#### What the task asks:
All of the data that follows should be retyped exactly, please, except the pictures.

#### Exercise data:
====================
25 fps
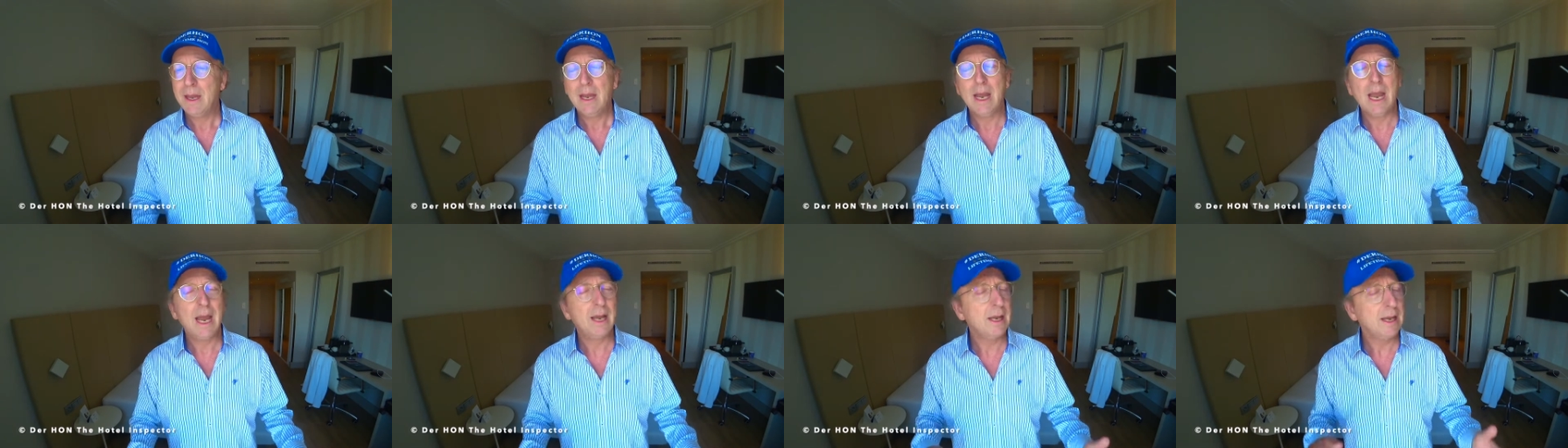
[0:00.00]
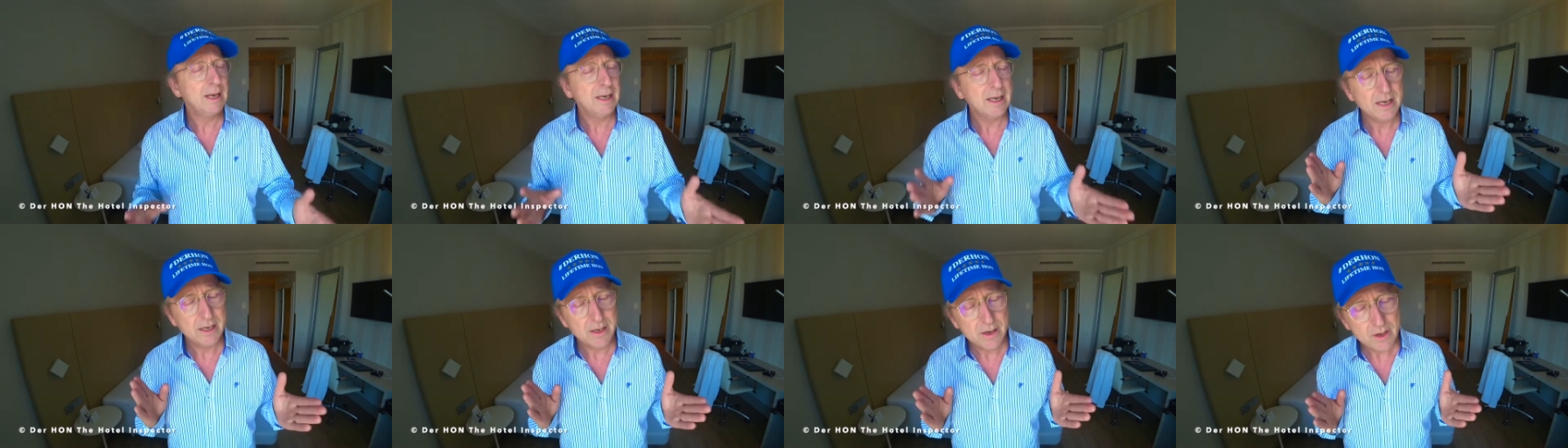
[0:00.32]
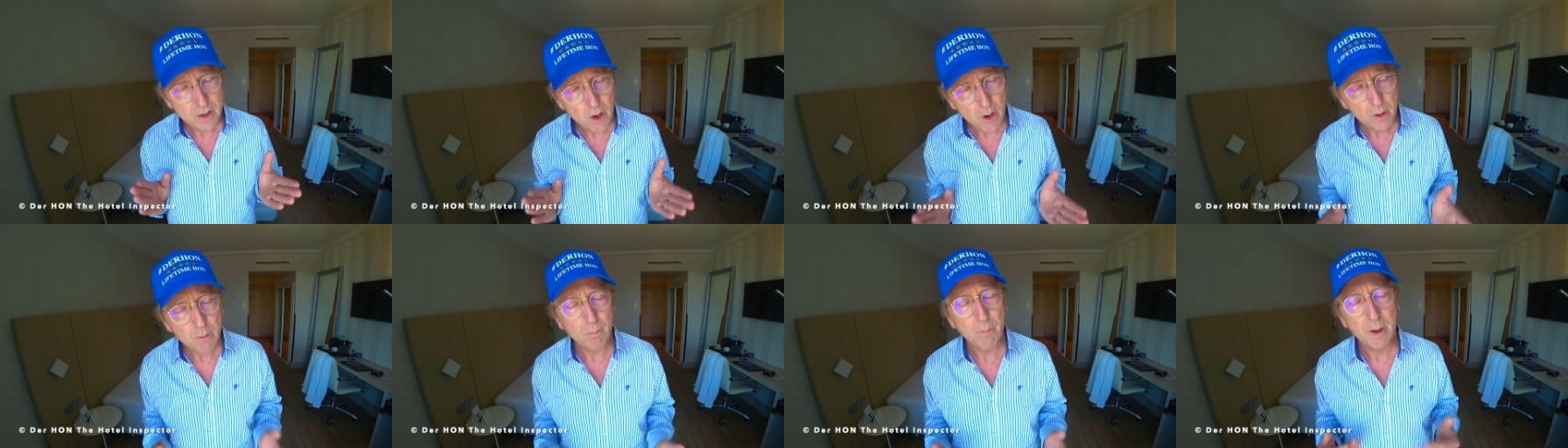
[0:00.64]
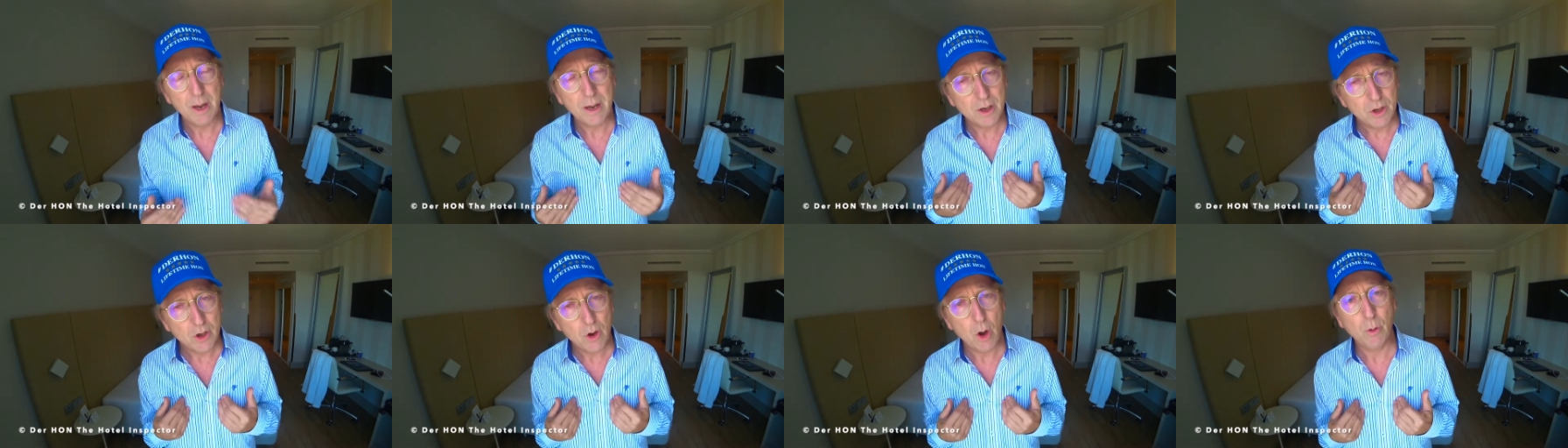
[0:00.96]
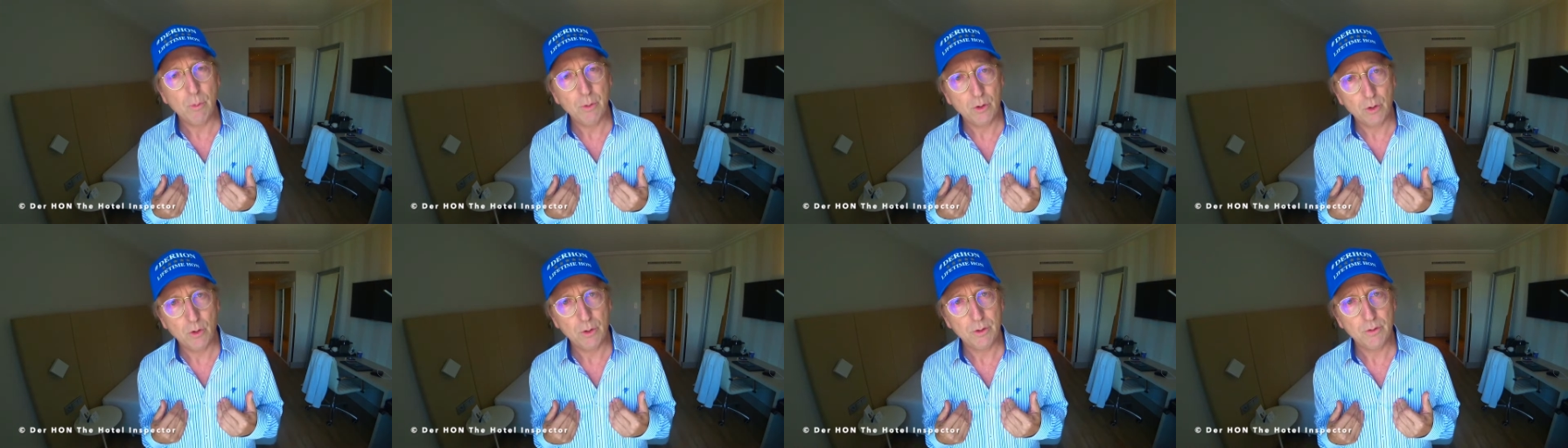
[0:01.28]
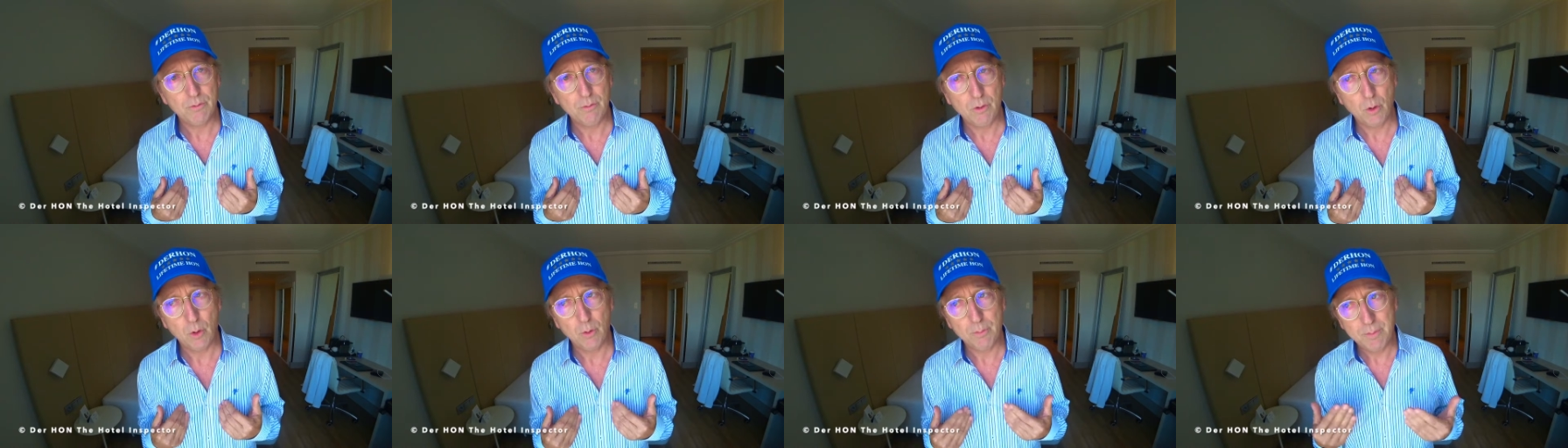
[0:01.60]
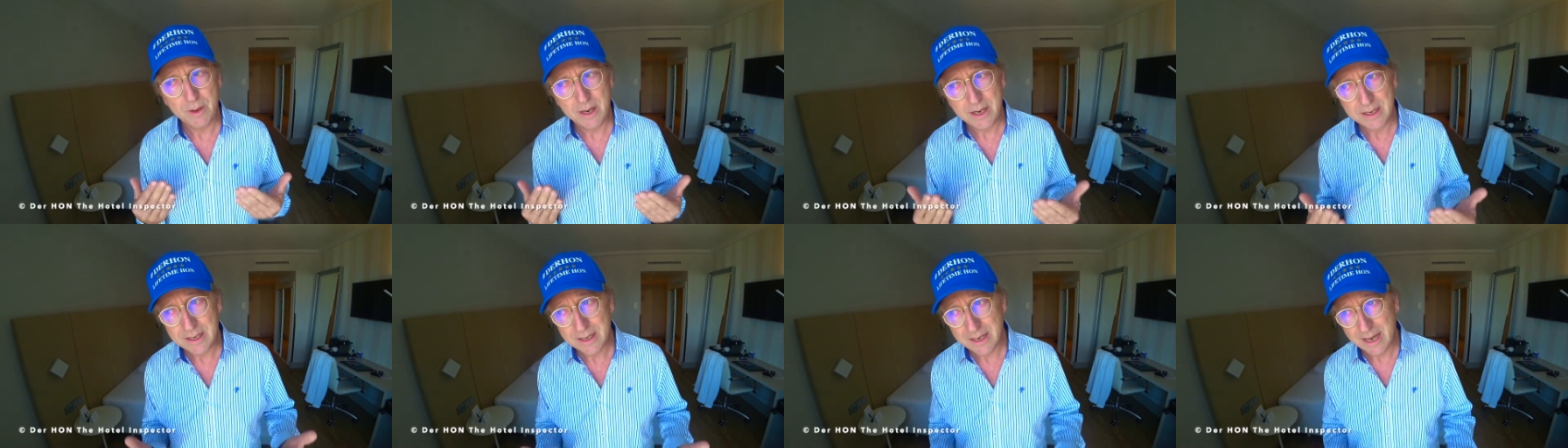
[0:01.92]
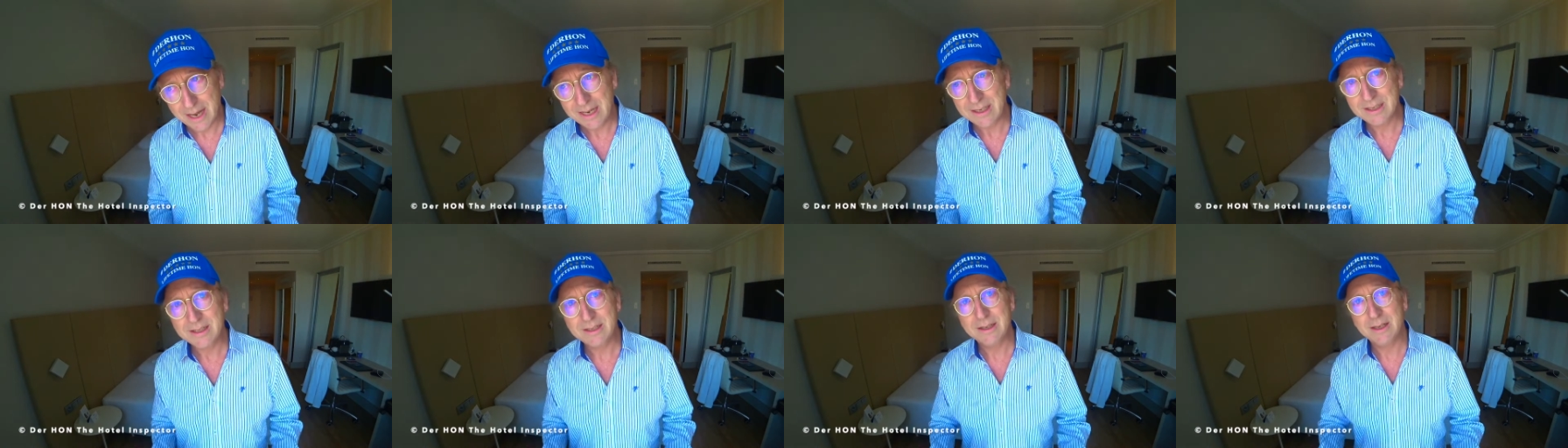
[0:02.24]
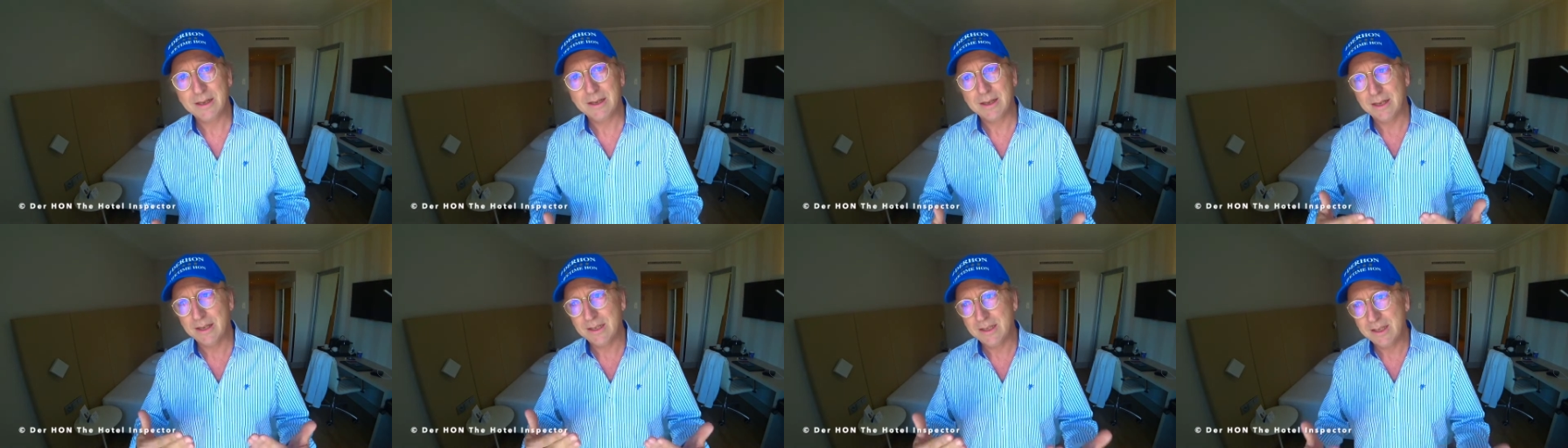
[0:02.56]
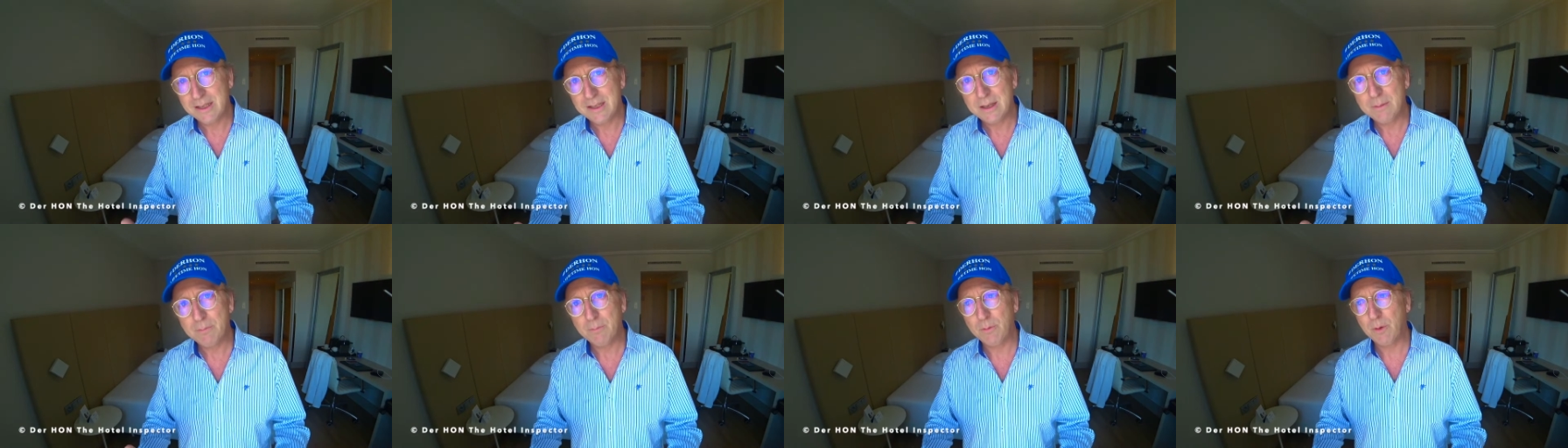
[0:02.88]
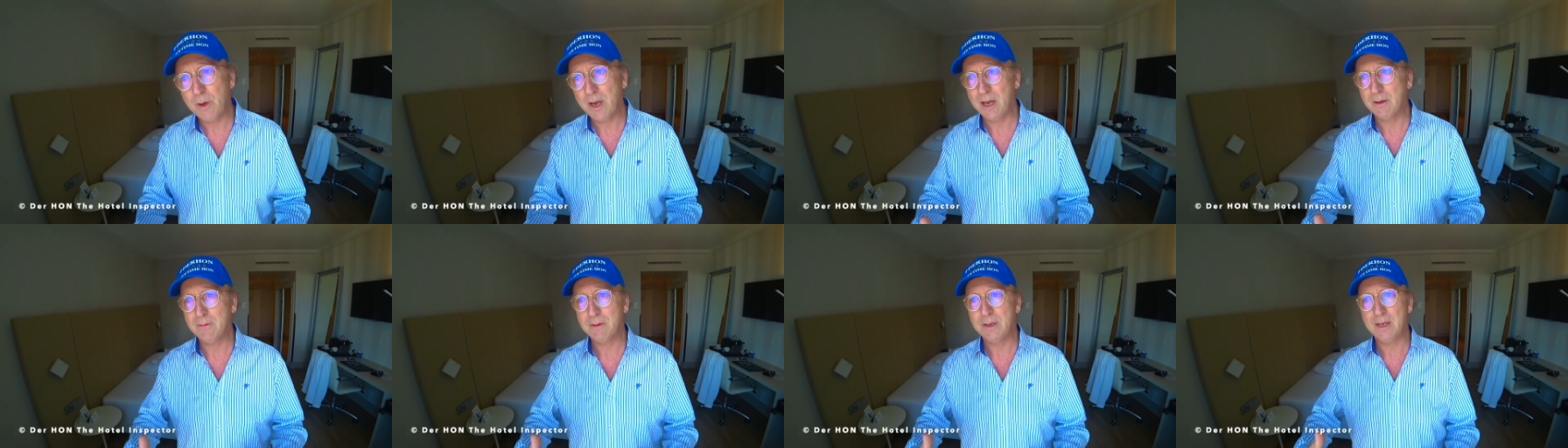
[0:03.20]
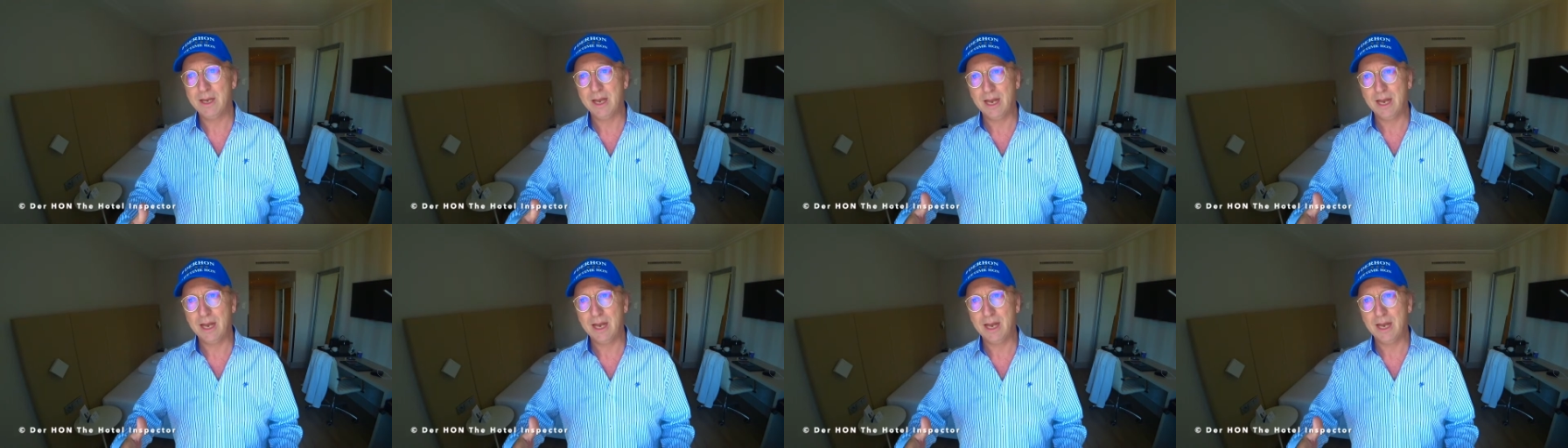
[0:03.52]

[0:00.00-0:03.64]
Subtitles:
And it is not my job to inform these guests that this is a private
====================
#### Solution for this task:
25 fps
[0:00.00]
[0:00.32]
[0:00.64]
[0:00.96]
[0:01.28]
[0:01.60]
[0:01.92]
[0:02.24]
[0:02.56]
[0:02.88]
[0:03.20]
[0:03.52]

[0:00.00-0:03.64]
Subtitles:
And it is not my job to inform these guests that this is a private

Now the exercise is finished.